Recorded data below:

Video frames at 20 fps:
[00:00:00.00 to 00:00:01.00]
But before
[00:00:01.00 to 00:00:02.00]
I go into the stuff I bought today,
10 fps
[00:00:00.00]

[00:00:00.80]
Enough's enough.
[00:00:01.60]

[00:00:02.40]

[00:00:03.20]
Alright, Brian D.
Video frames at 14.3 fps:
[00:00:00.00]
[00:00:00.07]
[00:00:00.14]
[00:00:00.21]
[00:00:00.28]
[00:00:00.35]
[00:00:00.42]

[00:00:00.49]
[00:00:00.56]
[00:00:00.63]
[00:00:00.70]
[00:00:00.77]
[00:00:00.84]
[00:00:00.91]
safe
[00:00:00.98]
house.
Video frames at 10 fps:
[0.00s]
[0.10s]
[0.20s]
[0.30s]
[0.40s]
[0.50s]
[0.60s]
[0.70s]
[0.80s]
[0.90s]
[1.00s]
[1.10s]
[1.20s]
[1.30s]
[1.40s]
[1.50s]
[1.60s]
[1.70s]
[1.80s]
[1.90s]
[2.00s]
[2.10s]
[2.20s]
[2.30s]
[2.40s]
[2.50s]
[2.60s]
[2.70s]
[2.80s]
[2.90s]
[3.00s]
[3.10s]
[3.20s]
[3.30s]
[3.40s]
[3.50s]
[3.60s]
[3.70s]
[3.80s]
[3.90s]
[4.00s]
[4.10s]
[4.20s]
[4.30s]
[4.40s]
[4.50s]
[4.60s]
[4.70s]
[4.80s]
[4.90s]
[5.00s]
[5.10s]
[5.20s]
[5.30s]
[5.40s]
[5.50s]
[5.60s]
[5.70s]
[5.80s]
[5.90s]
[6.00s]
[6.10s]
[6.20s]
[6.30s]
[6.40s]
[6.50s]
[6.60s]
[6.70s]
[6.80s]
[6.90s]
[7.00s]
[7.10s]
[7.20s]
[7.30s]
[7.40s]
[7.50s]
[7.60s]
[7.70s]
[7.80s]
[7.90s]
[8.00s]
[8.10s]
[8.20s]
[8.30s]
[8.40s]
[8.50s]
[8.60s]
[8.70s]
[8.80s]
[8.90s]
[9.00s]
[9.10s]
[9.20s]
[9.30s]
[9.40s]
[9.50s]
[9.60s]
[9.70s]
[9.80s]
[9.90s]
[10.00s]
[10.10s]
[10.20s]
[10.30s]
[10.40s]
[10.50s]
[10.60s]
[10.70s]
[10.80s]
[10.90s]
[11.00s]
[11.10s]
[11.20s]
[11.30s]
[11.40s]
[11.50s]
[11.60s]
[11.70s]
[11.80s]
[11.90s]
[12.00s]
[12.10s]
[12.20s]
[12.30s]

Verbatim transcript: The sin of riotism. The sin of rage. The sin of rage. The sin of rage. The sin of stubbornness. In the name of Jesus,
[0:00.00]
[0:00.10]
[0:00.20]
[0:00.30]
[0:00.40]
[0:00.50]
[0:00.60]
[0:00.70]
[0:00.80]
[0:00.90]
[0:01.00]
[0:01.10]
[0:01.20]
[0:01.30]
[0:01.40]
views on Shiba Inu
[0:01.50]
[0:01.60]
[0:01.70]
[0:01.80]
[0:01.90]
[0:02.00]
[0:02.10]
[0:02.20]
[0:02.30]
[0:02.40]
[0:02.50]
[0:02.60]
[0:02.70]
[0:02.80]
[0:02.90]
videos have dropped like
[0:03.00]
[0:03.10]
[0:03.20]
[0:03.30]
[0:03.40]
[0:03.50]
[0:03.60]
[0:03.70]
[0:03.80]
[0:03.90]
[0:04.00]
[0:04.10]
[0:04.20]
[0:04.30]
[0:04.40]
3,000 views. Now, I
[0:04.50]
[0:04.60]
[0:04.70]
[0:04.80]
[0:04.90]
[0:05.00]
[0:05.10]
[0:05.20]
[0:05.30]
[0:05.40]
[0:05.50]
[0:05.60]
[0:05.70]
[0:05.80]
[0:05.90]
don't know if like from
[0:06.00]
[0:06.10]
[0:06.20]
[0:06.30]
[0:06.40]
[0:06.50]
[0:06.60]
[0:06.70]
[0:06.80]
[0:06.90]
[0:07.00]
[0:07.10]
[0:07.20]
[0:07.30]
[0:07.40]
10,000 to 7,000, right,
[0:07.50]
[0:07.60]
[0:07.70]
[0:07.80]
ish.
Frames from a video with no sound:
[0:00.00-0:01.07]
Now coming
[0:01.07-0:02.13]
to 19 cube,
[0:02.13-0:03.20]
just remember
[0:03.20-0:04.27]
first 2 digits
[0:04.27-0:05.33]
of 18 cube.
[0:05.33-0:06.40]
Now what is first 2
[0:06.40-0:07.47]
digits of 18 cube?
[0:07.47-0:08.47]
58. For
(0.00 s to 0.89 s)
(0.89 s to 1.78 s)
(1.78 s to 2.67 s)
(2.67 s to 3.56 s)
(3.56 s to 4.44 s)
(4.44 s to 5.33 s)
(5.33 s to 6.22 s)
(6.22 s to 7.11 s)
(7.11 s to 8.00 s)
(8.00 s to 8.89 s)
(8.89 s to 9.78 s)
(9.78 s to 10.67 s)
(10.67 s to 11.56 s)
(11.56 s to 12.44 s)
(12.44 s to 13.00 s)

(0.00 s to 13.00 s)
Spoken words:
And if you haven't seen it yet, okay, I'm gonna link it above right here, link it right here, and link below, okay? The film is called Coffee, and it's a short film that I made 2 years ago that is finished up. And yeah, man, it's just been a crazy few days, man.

End of Recorded data.

# [Task objective]
A faithful retyping of every entry above is the task.

# [Result]
Video frames at 20 fps:
[00:00:00.00 to 00:00:01.00]
But before
[00:00:01.00 to 00:00:02.00]
I go into the stuff I bought today,
10 fps
[00:00:00.00]

[00:00:00.80]
Enough's enough.
[00:00:01.60]

[00:00:02.40]

[00:00:03.20]
Alright, Brian D.
Video frames at 14.3 fps:
[00:00:00.00]
[00:00:00.07]
[00:00:00.14]
[00:00:00.21]
[00:00:00.28]
[00:00:00.35]
[00:00:00.42]

[00:00:00.49]
[00:00:00.56]
[00:00:00.63]
[00:00:00.70]
[00:00:00.77]
[00:00:00.84]
[00:00:00.91]
safe
[00:00:00.98]
house.
Video frames at 10 fps:
[0.00s]
[0.10s]
[0.20s]
[0.30s]
[0.40s]
[0.50s]
[0.60s]
[0.70s]
[0.80s]
[0.90s]
[1.00s]
[1.10s]
[1.20s]
[1.30s]
[1.40s]
[1.50s]
[1.60s]
[1.70s]
[1.80s]
[1.90s]
[2.00s]
[2.10s]
[2.20s]
[2.30s]
[2.40s]
[2.50s]
[2.60s]
[2.70s]
[2.80s]
[2.90s]
[3.00s]
[3.10s]
[3.20s]
[3.30s]
[3.40s]
[3.50s]
[3.60s]
[3.70s]
[3.80s]
[3.90s]
[4.00s]
[4.10s]
[4.20s]
[4.30s]
[4.40s]
[4.50s]
[4.60s]
[4.70s]
[4.80s]
[4.90s]
[5.00s]
[5.10s]
[5.20s]
[5.30s]
[5.40s]
[5.50s]
[5.60s]
[5.70s]
[5.80s]
[5.90s]
[6.00s]
[6.10s]
[6.20s]
[6.30s]
[6.40s]
[6.50s]
[6.60s]
[6.70s]
[6.80s]
[6.90s]
[7.00s]
[7.10s]
[7.20s]
[7.30s]
[7.40s]
[7.50s]
[7.60s]
[7.70s]
[7.80s]
[7.90s]
[8.00s]
[8.10s]
[8.20s]
[8.30s]
[8.40s]
[8.50s]
[8.60s]
[8.70s]
[8.80s]
[8.90s]
[9.00s]
[9.10s]
[9.20s]
[9.30s]
[9.40s]
[9.50s]
[9.60s]
[9.70s]
[9.80s]
[9.90s]
[10.00s]
[10.10s]
[10.20s]
[10.30s]
[10.40s]
[10.50s]
[10.60s]
[10.70s]
[10.80s]
[10.90s]
[11.00s]
[11.10s]
[11.20s]
[11.30s]
[11.40s]
[11.50s]
[11.60s]
[11.70s]
[11.80s]
[11.90s]
[12.00s]
[12.10s]
[12.20s]
[12.30s]

Verbatim transcript: The sin of riotism. The sin of rage. The sin of rage. The sin of rage. The sin of stubbornness. In the name of Jesus,
[0:00.00]
[0:00.10]
[0:00.20]
[0:00.30]
[0:00.40]
[0:00.50]
[0:00.60]
[0:00.70]
[0:00.80]
[0:00.90]
[0:01.00]
[0:01.10]
[0:01.20]
[0:01.30]
[0:01.40]
views on Shiba Inu
[0:01.50]
[0:01.60]
[0:01.70]
[0:01.80]
[0:01.90]
[0:02.00]
[0:02.10]
[0:02.20]
[0:02.30]
[0:02.40]
[0:02.50]
[0:02.60]
[0:02.70]
[0:02.80]
[0:02.90]
videos have dropped like
[0:03.00]
[0:03.10]
[0:03.20]
[0:03.30]
[0:03.40]
[0:03.50]
[0:03.60]
[0:03.70]
[0:03.80]
[0:03.90]
[0:04.00]
[0:04.10]
[0:04.20]
[0:04.30]
[0:04.40]
3,000 views. Now, I
[0:04.50]
[0:04.60]
[0:04.70]
[0:04.80]
[0:04.90]
[0:05.00]
[0:05.10]
[0:05.20]
[0:05.30]
[0:05.40]
[0:05.50]
[0:05.60]
[0:05.70]
[0:05.80]
[0:05.90]
don't know if like from
[0:06.00]
[0:06.10]
[0:06.20]
[0:06.30]
[0:06.40]
[0:06.50]
[0:06.60]
[0:06.70]
[0:06.80]
[0:06.90]
[0:07.00]
[0:07.10]
[0:07.20]
[0:07.30]
[0:07.40]
10,000 to 7,000, right,
[0:07.50]
[0:07.60]
[0:07.70]
[0:07.80]
ish.
Frames from a video with no sound:
[0:00.00-0:01.07]
Now coming
[0:01.07-0:02.13]
to 19 cube,
[0:02.13-0:03.20]
just remember
[0:03.20-0:04.27]
first 2 digits
[0:04.27-0:05.33]
of 18 cube.
[0:05.33-0:06.40]
Now what is first 2
[0:06.40-0:07.47]
digits of 18 cube?
[0:07.47-0:08.47]
58. For
(0.00 s to 0.89 s)
(0.89 s to 1.78 s)
(1.78 s to 2.67 s)
(2.67 s to 3.56 s)
(3.56 s to 4.44 s)
(4.44 s to 5.33 s)
(5.33 s to 6.22 s)
(6.22 s to 7.11 s)
(7.11 s to 8.00 s)
(8.00 s to 8.89 s)
(8.89 s to 9.78 s)
(9.78 s to 10.67 s)
(10.67 s to 11.56 s)
(11.56 s to 12.44 s)
(12.44 s to 13.00 s)

(0.00 s to 13.00 s)
Spoken words:
And if you haven't seen it yet, okay, I'm gonna link it above right here, link it right here, and link below, okay? The film is called Coffee, and it's a short film that I made 2 years ago that is finished up. And yeah, man, it's just been a crazy few days, man.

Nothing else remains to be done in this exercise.